BEGIN
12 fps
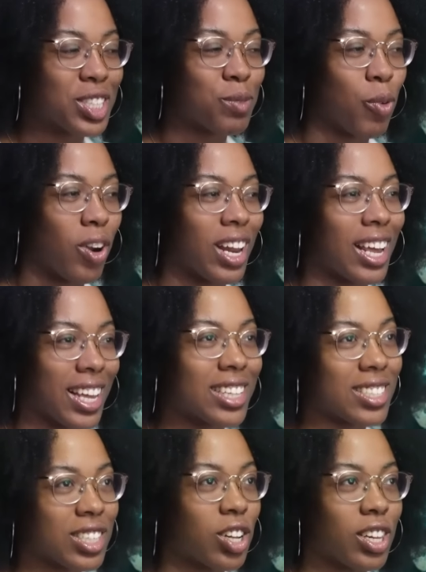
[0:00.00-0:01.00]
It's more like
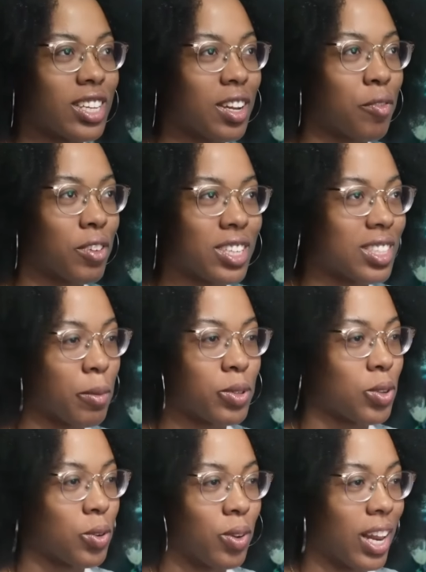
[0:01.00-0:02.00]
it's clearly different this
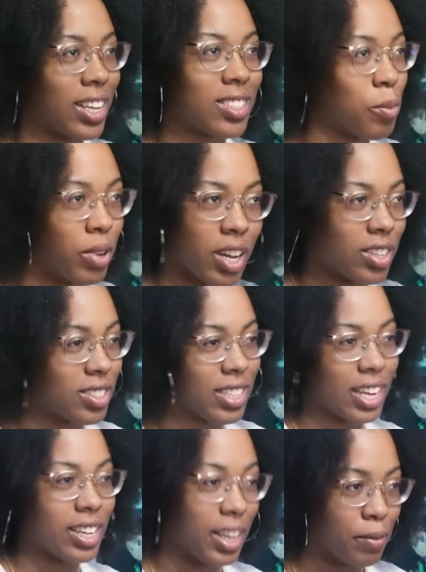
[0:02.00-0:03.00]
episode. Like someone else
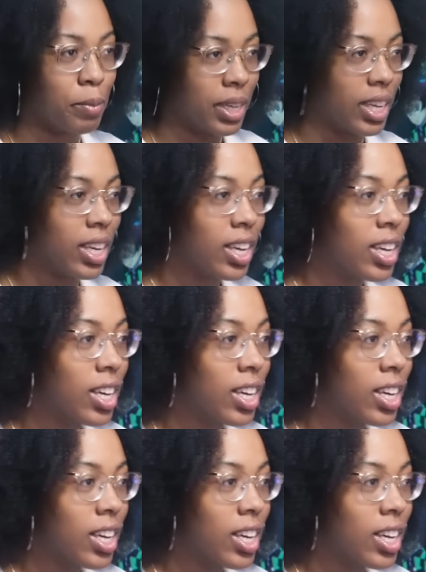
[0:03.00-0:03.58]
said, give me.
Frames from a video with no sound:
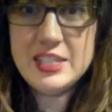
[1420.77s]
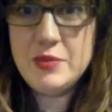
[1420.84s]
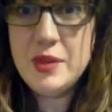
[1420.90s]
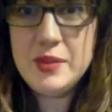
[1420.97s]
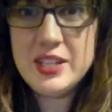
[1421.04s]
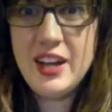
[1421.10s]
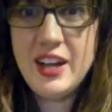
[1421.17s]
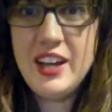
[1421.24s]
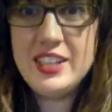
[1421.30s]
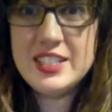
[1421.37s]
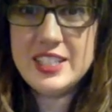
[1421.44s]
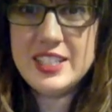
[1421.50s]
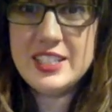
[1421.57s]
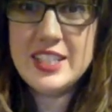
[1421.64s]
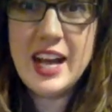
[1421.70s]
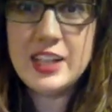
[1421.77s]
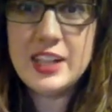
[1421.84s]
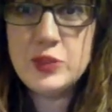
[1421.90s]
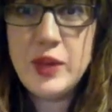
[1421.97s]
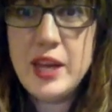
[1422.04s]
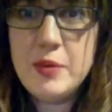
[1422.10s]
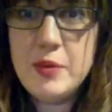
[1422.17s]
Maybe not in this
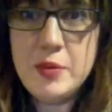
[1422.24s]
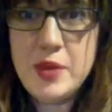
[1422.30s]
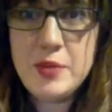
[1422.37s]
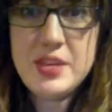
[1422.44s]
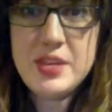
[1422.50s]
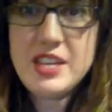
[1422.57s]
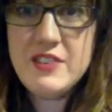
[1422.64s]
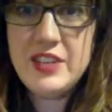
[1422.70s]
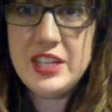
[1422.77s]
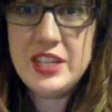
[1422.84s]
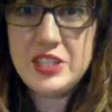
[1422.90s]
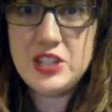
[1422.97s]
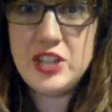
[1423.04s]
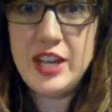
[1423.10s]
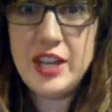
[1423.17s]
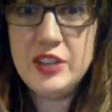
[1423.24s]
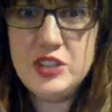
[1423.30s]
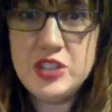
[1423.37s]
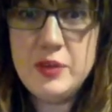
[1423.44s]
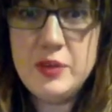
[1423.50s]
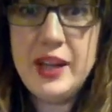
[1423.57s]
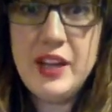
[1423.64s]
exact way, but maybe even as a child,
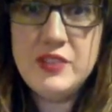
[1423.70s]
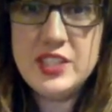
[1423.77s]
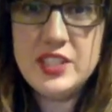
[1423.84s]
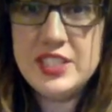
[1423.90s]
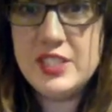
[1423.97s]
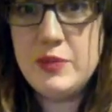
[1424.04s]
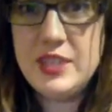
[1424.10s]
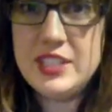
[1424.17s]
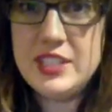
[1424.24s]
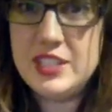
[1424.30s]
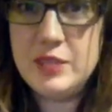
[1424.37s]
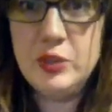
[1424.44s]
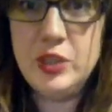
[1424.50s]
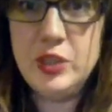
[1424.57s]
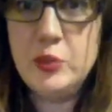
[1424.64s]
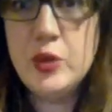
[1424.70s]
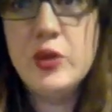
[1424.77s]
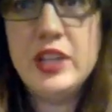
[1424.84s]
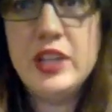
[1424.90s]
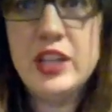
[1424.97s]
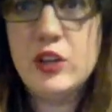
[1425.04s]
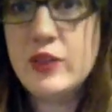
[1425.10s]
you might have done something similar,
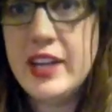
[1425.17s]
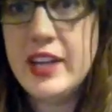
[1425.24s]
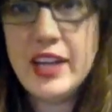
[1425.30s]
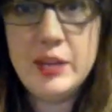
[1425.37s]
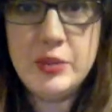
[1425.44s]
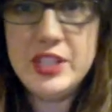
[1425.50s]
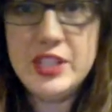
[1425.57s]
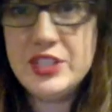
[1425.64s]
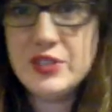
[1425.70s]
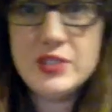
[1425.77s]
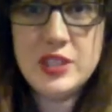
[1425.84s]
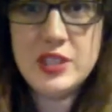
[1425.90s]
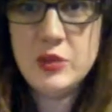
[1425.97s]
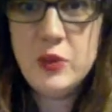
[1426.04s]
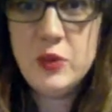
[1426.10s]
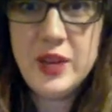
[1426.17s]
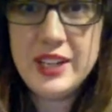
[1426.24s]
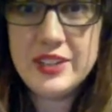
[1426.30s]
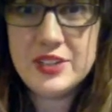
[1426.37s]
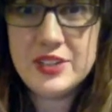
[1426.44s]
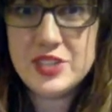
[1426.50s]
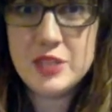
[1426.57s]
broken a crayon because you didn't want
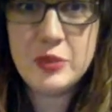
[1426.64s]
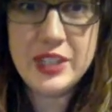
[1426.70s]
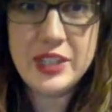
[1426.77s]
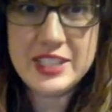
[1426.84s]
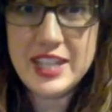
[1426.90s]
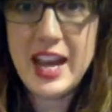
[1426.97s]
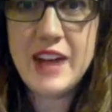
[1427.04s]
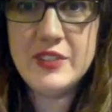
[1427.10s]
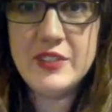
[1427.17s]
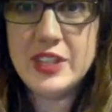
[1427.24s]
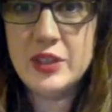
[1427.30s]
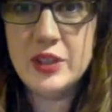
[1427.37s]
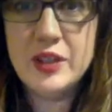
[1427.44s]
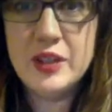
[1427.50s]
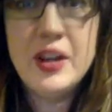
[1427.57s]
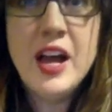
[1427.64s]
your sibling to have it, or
END
## Assigned task
Pictures stay out, and every line of the records is transcribed exactly.

## Task output
12 fps
[0:00.00-0:01.00]
It's more like
[0:01.00-0:02.00]
it's clearly different this
[0:02.00-0:03.00]
episode. Like someone else
[0:03.00-0:03.58]
said, give me.
Frames from a video with no sound:
[1420.77s]
[1420.84s]
[1420.90s]
[1420.97s]
[1421.04s]
[1421.10s]
[1421.17s]
[1421.24s]
[1421.30s]
[1421.37s]
[1421.44s]
[1421.50s]
[1421.57s]
[1421.64s]
[1421.70s]
[1421.77s]
[1421.84s]
[1421.90s]
[1421.97s]
[1422.04s]
[1422.10s]
[1422.17s]
Maybe not in this
[1422.24s]
[1422.30s]
[1422.37s]
[1422.44s]
[1422.50s]
[1422.57s]
[1422.64s]
[1422.70s]
[1422.77s]
[1422.84s]
[1422.90s]
[1422.97s]
[1423.04s]
[1423.10s]
[1423.17s]
[1423.24s]
[1423.30s]
[1423.37s]
[1423.44s]
[1423.50s]
[1423.57s]
[1423.64s]
exact way, but maybe even as a child,
[1423.70s]
[1423.77s]
[1423.84s]
[1423.90s]
[1423.97s]
[1424.04s]
[1424.10s]
[1424.17s]
[1424.24s]
[1424.30s]
[1424.37s]
[1424.44s]
[1424.50s]
[1424.57s]
[1424.64s]
[1424.70s]
[1424.77s]
[1424.84s]
[1424.90s]
[1424.97s]
[1425.04s]
[1425.10s]
you might have done something similar,
[1425.17s]
[1425.24s]
[1425.30s]
[1425.37s]
[1425.44s]
[1425.50s]
[1425.57s]
[1425.64s]
[1425.70s]
[1425.77s]
[1425.84s]
[1425.90s]
[1425.97s]
[1426.04s]
[1426.10s]
[1426.17s]
[1426.24s]
[1426.30s]
[1426.37s]
[1426.44s]
[1426.50s]
[1426.57s]
broken a crayon because you didn't want
[1426.64s]
[1426.70s]
[1426.77s]
[1426.84s]
[1426.90s]
[1426.97s]
[1427.04s]
[1427.10s]
[1427.17s]
[1427.24s]
[1427.30s]
[1427.37s]
[1427.44s]
[1427.50s]
[1427.57s]
[1427.64s]
your sibling to have it, or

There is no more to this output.